━━━ Data in this exercise ━━━

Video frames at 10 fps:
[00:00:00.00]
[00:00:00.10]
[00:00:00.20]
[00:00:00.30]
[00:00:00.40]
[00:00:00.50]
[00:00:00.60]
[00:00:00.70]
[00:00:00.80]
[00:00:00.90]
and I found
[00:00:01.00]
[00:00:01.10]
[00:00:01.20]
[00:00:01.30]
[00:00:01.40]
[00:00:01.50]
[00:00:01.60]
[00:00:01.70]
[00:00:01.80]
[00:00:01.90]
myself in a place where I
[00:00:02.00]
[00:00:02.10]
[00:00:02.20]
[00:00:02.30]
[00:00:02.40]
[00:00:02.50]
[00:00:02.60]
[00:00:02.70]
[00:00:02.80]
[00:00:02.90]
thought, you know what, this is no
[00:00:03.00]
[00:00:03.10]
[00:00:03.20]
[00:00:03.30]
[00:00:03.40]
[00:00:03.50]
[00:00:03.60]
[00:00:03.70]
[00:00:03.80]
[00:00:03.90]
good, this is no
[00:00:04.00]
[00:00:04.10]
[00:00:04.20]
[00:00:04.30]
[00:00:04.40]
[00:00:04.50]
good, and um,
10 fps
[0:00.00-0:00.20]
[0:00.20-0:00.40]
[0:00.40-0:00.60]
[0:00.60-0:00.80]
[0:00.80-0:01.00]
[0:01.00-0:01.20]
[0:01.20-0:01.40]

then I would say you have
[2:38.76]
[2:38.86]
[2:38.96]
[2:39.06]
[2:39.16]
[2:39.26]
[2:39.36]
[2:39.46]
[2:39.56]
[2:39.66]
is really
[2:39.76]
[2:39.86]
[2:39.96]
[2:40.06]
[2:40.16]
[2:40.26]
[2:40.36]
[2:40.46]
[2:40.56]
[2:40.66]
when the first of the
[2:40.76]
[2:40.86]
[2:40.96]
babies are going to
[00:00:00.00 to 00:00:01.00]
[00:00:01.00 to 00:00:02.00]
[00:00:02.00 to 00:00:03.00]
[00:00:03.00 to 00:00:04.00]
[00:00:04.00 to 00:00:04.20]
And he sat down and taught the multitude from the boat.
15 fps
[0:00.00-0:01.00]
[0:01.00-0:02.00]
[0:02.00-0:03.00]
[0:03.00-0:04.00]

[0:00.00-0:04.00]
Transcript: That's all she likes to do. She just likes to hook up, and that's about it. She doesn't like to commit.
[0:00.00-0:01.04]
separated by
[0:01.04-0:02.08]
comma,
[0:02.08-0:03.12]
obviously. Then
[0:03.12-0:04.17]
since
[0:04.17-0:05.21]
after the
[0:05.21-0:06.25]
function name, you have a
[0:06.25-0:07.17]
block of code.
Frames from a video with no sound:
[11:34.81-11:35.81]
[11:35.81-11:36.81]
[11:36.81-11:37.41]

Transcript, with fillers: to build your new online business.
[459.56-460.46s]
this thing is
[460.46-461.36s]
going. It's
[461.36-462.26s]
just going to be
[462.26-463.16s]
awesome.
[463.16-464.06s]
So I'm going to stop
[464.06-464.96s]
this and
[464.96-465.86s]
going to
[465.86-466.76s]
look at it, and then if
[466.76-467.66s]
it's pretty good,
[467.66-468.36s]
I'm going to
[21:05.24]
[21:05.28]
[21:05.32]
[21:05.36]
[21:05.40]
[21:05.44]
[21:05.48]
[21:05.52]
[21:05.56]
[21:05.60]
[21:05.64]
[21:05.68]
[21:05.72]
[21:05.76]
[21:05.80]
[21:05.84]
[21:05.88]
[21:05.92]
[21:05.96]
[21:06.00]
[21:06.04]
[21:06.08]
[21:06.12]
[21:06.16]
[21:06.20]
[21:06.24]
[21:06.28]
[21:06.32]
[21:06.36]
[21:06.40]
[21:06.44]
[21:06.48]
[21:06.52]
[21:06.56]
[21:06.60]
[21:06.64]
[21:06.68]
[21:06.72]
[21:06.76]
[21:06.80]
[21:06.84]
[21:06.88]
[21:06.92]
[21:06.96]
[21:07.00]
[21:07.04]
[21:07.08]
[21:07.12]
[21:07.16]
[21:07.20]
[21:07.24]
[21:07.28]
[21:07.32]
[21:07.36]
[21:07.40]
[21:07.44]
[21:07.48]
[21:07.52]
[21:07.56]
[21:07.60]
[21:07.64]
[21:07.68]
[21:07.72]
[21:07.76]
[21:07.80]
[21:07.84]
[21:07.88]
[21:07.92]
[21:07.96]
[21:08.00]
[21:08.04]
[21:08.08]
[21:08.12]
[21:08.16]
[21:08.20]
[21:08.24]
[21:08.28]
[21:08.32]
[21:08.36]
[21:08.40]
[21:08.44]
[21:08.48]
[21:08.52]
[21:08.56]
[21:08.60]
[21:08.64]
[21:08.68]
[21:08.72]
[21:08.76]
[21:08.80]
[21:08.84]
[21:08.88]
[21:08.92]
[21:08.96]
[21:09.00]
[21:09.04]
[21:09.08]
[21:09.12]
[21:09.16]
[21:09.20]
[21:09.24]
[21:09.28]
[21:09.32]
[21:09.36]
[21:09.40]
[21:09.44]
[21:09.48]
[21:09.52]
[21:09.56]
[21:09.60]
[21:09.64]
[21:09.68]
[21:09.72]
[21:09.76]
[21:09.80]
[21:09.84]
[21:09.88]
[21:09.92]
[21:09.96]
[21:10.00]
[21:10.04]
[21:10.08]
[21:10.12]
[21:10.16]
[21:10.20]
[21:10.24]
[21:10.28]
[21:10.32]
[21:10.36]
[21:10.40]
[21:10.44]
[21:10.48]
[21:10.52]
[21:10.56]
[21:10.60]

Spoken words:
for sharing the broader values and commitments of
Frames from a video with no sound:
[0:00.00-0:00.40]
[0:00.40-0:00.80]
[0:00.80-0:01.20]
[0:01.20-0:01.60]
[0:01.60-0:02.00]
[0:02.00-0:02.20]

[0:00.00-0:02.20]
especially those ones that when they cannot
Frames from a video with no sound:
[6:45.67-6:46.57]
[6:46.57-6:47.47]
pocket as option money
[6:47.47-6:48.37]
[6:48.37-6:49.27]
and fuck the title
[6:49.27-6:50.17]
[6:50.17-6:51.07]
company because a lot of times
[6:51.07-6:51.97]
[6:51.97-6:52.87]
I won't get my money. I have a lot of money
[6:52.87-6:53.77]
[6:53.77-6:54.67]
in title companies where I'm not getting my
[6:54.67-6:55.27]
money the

━━━

Exercise:
The full set of records above must be retyped exactly.

Solved problem:
Video frames at 10 fps:
[00:00:00.00]
[00:00:00.10]
[00:00:00.20]
[00:00:00.30]
[00:00:00.40]
[00:00:00.50]
[00:00:00.60]
[00:00:00.70]
[00:00:00.80]
[00:00:00.90]
and I found
[00:00:01.00]
[00:00:01.10]
[00:00:01.20]
[00:00:01.30]
[00:00:01.40]
[00:00:01.50]
[00:00:01.60]
[00:00:01.70]
[00:00:01.80]
[00:00:01.90]
myself in a place where I
[00:00:02.00]
[00:00:02.10]
[00:00:02.20]
[00:00:02.30]
[00:00:02.40]
[00:00:02.50]
[00:00:02.60]
[00:00:02.70]
[00:00:02.80]
[00:00:02.90]
thought, you know what, this is no
[00:00:03.00]
[00:00:03.10]
[00:00:03.20]
[00:00:03.30]
[00:00:03.40]
[00:00:03.50]
[00:00:03.60]
[00:00:03.70]
[00:00:03.80]
[00:00:03.90]
good, this is no
[00:00:04.00]
[00:00:04.10]
[00:00:04.20]
[00:00:04.30]
[00:00:04.40]
[00:00:04.50]
good, and um,
10 fps
[0:00.00-0:00.20]
[0:00.20-0:00.40]
[0:00.40-0:00.60]
[0:00.60-0:00.80]
[0:00.80-0:01.00]
[0:01.00-0:01.20]
[0:01.20-0:01.40]

then I would say you have
[2:38.76]
[2:38.86]
[2:38.96]
[2:39.06]
[2:39.16]
[2:39.26]
[2:39.36]
[2:39.46]
[2:39.56]
[2:39.66]
is really
[2:39.76]
[2:39.86]
[2:39.96]
[2:40.06]
[2:40.16]
[2:40.26]
[2:40.36]
[2:40.46]
[2:40.56]
[2:40.66]
when the first of the
[2:40.76]
[2:40.86]
[2:40.96]
babies are going to
[00:00:00.00 to 00:00:01.00]
[00:00:01.00 to 00:00:02.00]
[00:00:02.00 to 00:00:03.00]
[00:00:03.00 to 00:00:04.00]
[00:00:04.00 to 00:00:04.20]
And he sat down and taught the multitude from the boat.
15 fps
[0:00.00-0:01.00]
[0:01.00-0:02.00]
[0:02.00-0:03.00]
[0:03.00-0:04.00]

[0:00.00-0:04.00]
Transcript: That's all she likes to do. She just likes to hook up, and that's about it. She doesn't like to commit.
[0:00.00-0:01.04]
separated by
[0:01.04-0:02.08]
comma,
[0:02.08-0:03.12]
obviously. Then
[0:03.12-0:04.17]
since
[0:04.17-0:05.21]
after the
[0:05.21-0:06.25]
function name, you have a
[0:06.25-0:07.17]
block of code.
Frames from a video with no sound:
[11:34.81-11:35.81]
[11:35.81-11:36.81]
[11:36.81-11:37.41]

Transcript, with fillers: to build your new online business.
[459.56-460.46s]
this thing is
[460.46-461.36s]
going. It's
[461.36-462.26s]
just going to be
[462.26-463.16s]
awesome.
[463.16-464.06s]
So I'm going to stop
[464.06-464.96s]
this and
[464.96-465.86s]
going to
[465.86-466.76s]
look at it, and then if
[466.76-467.66s]
it's pretty good,
[467.66-468.36s]
I'm going to
[21:05.24]
[21:05.28]
[21:05.32]
[21:05.36]
[21:05.40]
[21:05.44]
[21:05.48]
[21:05.52]
[21:05.56]
[21:05.60]
[21:05.64]
[21:05.68]
[21:05.72]
[21:05.76]
[21:05.80]
[21:05.84]
[21:05.88]
[21:05.92]
[21:05.96]
[21:06.00]
[21:06.04]
[21:06.08]
[21:06.12]
[21:06.16]
[21:06.20]
[21:06.24]
[21:06.28]
[21:06.32]
[21:06.36]
[21:06.40]
[21:06.44]
[21:06.48]
[21:06.52]
[21:06.56]
[21:06.60]
[21:06.64]
[21:06.68]
[21:06.72]
[21:06.76]
[21:06.80]
[21:06.84]
[21:06.88]
[21:06.92]
[21:06.96]
[21:07.00]
[21:07.04]
[21:07.08]
[21:07.12]
[21:07.16]
[21:07.20]
[21:07.24]
[21:07.28]
[21:07.32]
[21:07.36]
[21:07.40]
[21:07.44]
[21:07.48]
[21:07.52]
[21:07.56]
[21:07.60]
[21:07.64]
[21:07.68]
[21:07.72]
[21:07.76]
[21:07.80]
[21:07.84]
[21:07.88]
[21:07.92]
[21:07.96]
[21:08.00]
[21:08.04]
[21:08.08]
[21:08.12]
[21:08.16]
[21:08.20]
[21:08.24]
[21:08.28]
[21:08.32]
[21:08.36]
[21:08.40]
[21:08.44]
[21:08.48]
[21:08.52]
[21:08.56]
[21:08.60]
[21:08.64]
[21:08.68]
[21:08.72]
[21:08.76]
[21:08.80]
[21:08.84]
[21:08.88]
[21:08.92]
[21:08.96]
[21:09.00]
[21:09.04]
[21:09.08]
[21:09.12]
[21:09.16]
[21:09.20]
[21:09.24]
[21:09.28]
[21:09.32]
[21:09.36]
[21:09.40]
[21:09.44]
[21:09.48]
[21:09.52]
[21:09.56]
[21:09.60]
[21:09.64]
[21:09.68]
[21:09.72]
[21:09.76]
[21:09.80]
[21:09.84]
[21:09.88]
[21:09.92]
[21:09.96]
[21:10.00]
[21:10.04]
[21:10.08]
[21:10.12]
[21:10.16]
[21:10.20]
[21:10.24]
[21:10.28]
[21:10.32]
[21:10.36]
[21:10.40]
[21:10.44]
[21:10.48]
[21:10.52]
[21:10.56]
[21:10.60]

Spoken words:
for sharing the broader values and commitments of
Frames from a video with no sound:
[0:00.00-0:00.40]
[0:00.40-0:00.80]
[0:00.80-0:01.20]
[0:01.20-0:01.60]
[0:01.60-0:02.00]
[0:02.00-0:02.20]

[0:00.00-0:02.20]
especially those ones that when they cannot
Frames from a video with no sound:
[6:45.67-6:46.57]
[6:46.57-6:47.47]
pocket as option money
[6:47.47-6:48.37]
[6:48.37-6:49.27]
and fuck the title
[6:49.27-6:50.17]
[6:50.17-6:51.07]
company because a lot of times
[6:51.07-6:51.97]
[6:51.97-6:52.87]
I won't get my money. I have a lot of money
[6:52.87-6:53.77]
[6:53.77-6:54.67]
in title companies where I'm not getting my
[6:54.67-6:55.27]
money the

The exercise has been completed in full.